RECORDS PROVIDED START

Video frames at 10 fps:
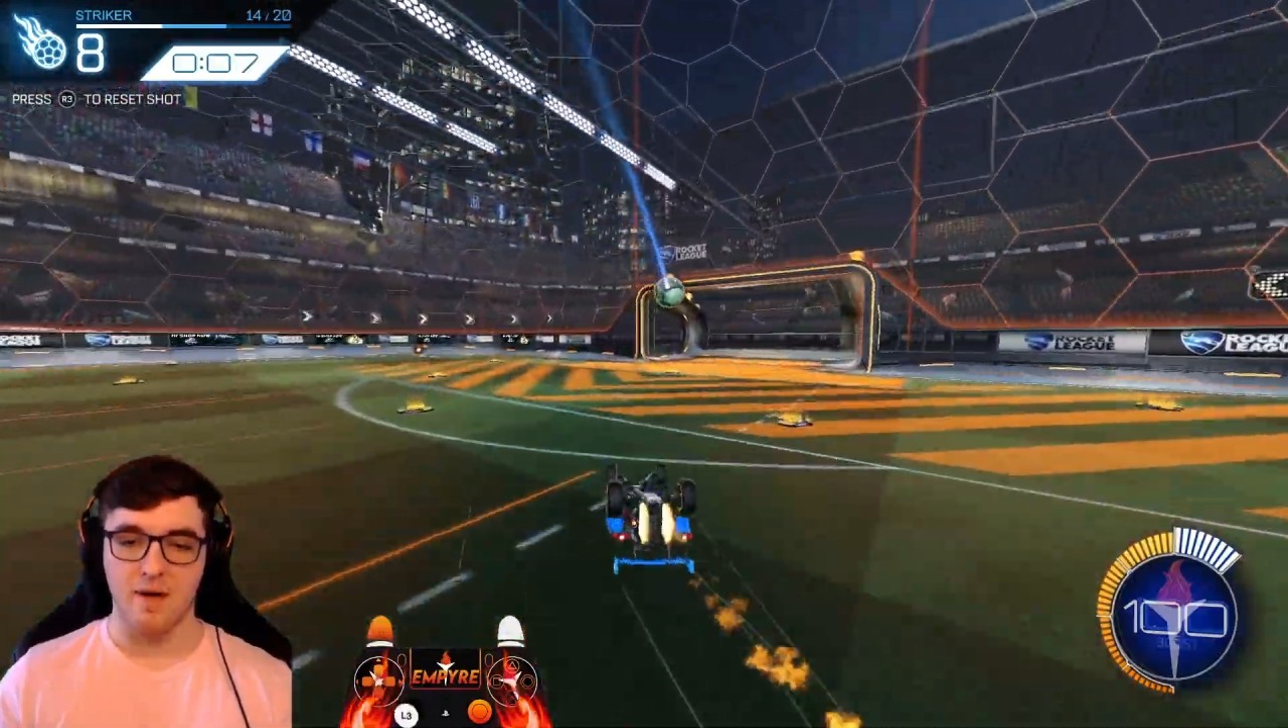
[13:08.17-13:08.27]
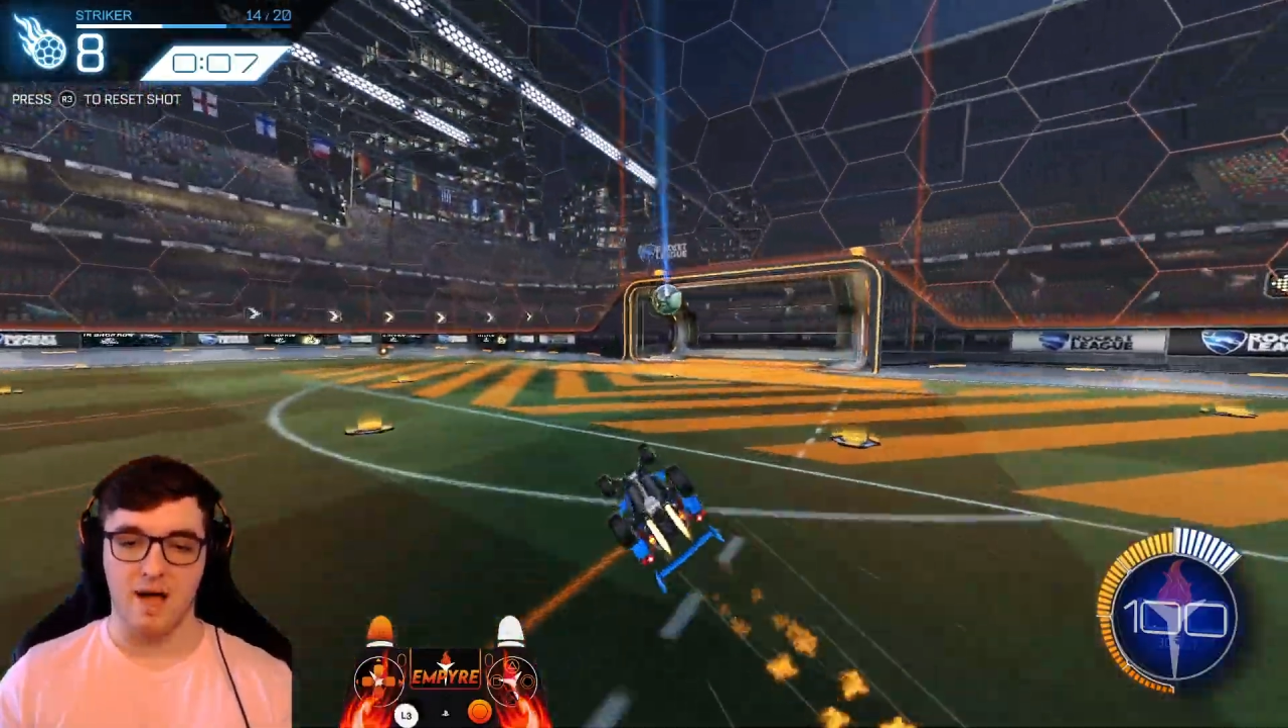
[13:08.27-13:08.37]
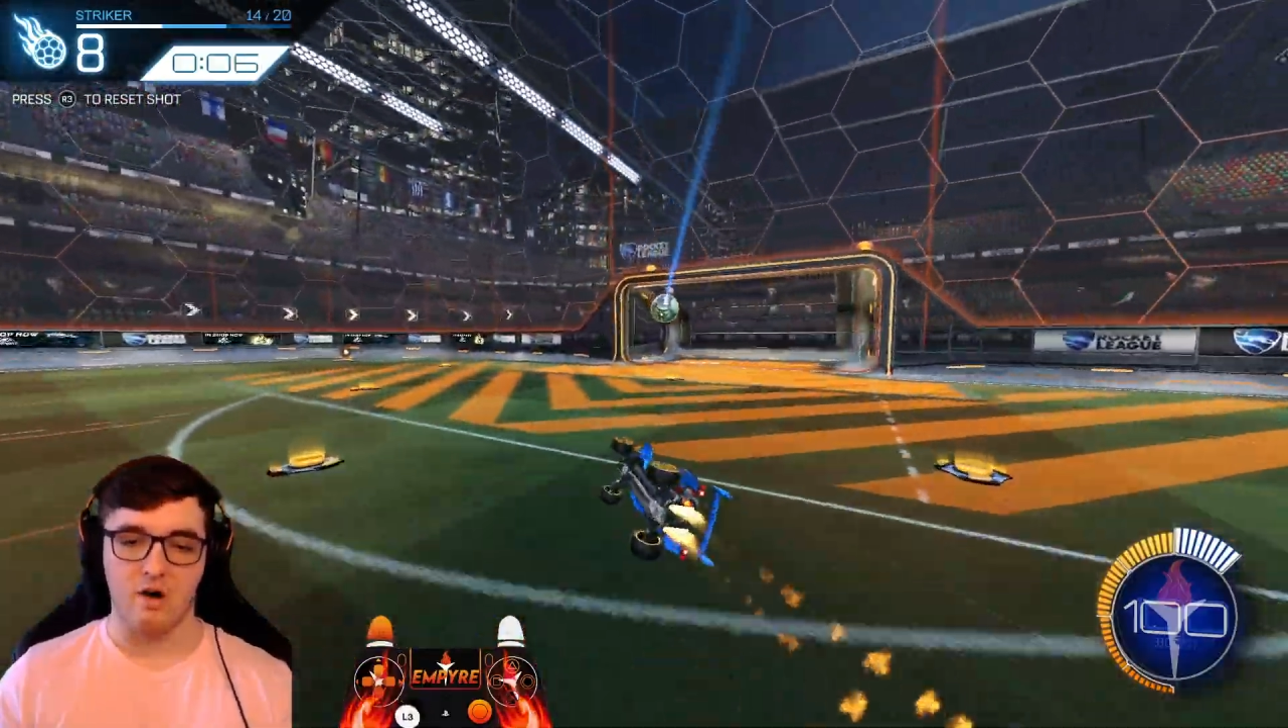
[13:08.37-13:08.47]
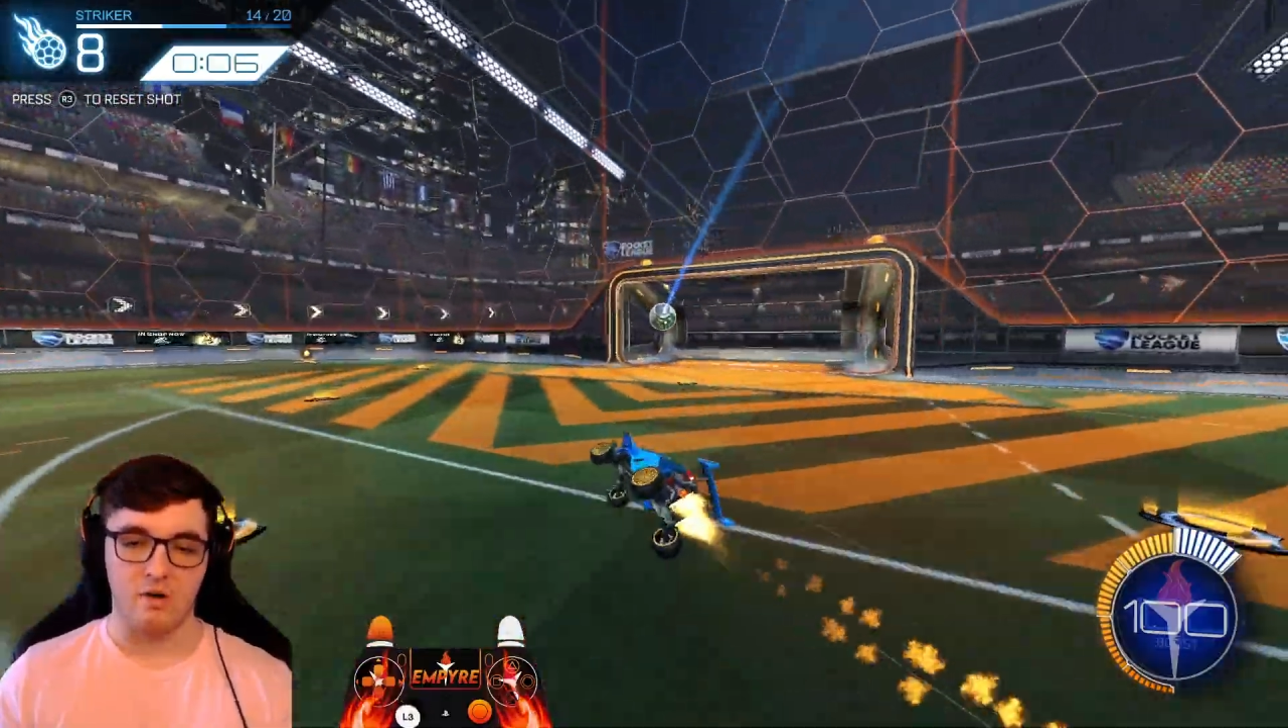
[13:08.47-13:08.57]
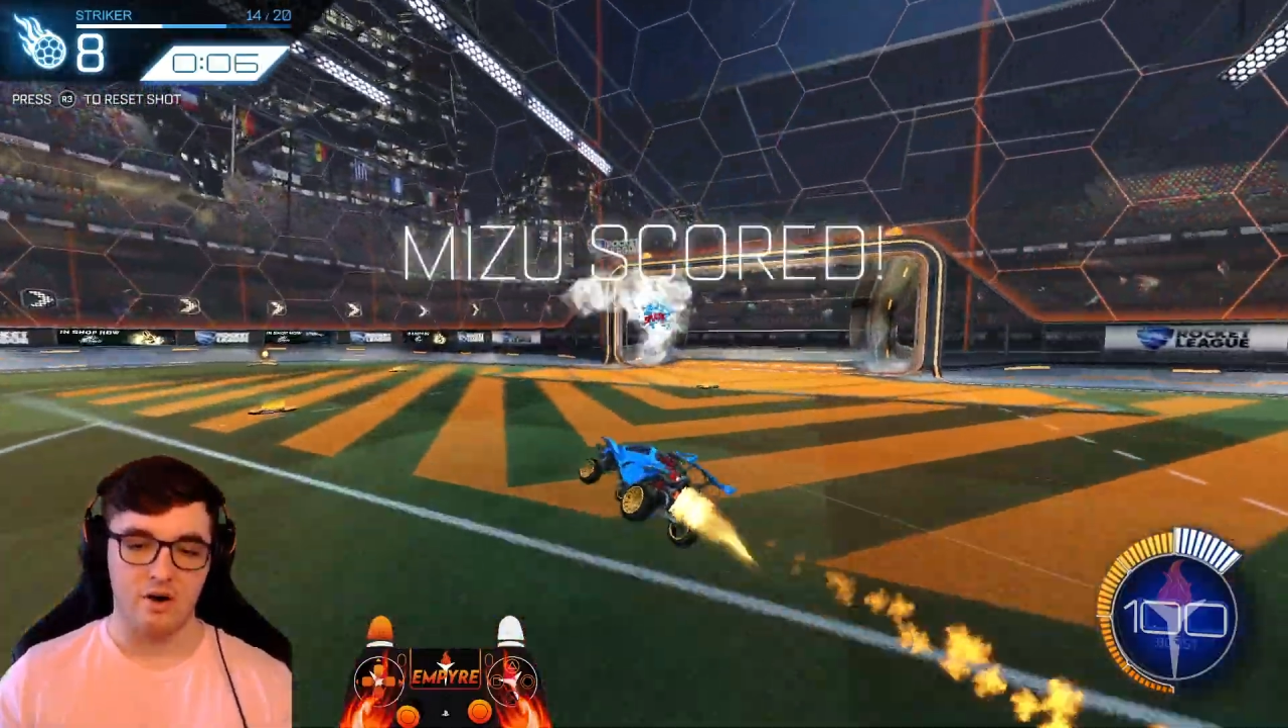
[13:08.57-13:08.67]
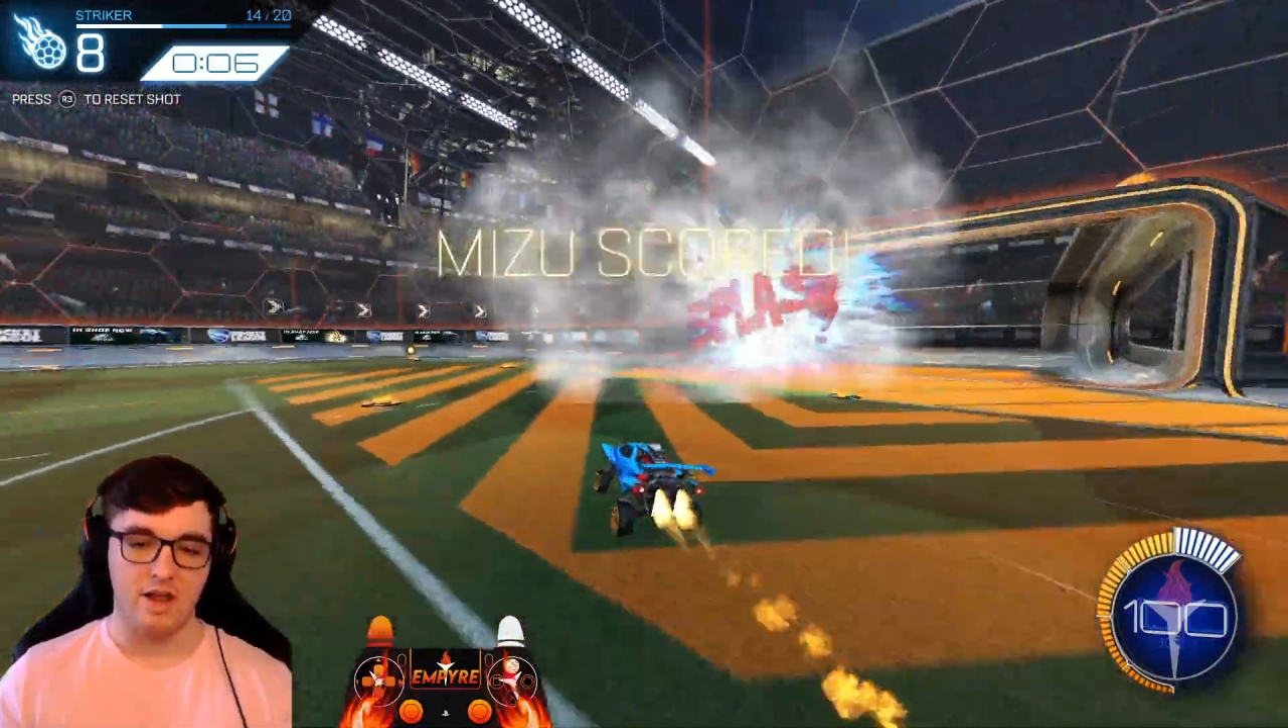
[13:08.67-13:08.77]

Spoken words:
power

RECORDS PROVIDED END

■ **YOUR INSTRUCTIONS**
Only the lines from the one containing "[13:08.17-13:08.27]" through the last line of the data may appear in the answer, each given again exactly and with pictures left out.

■ **RESPONSE TO THIS EXERCISE**
[13:08.17-13:08.27]
[13:08.27-13:08.37]
[13:08.37-13:08.47]
[13:08.47-13:08.57]
[13:08.57-13:08.67]
[13:08.67-13:08.77]

Spoken words:
power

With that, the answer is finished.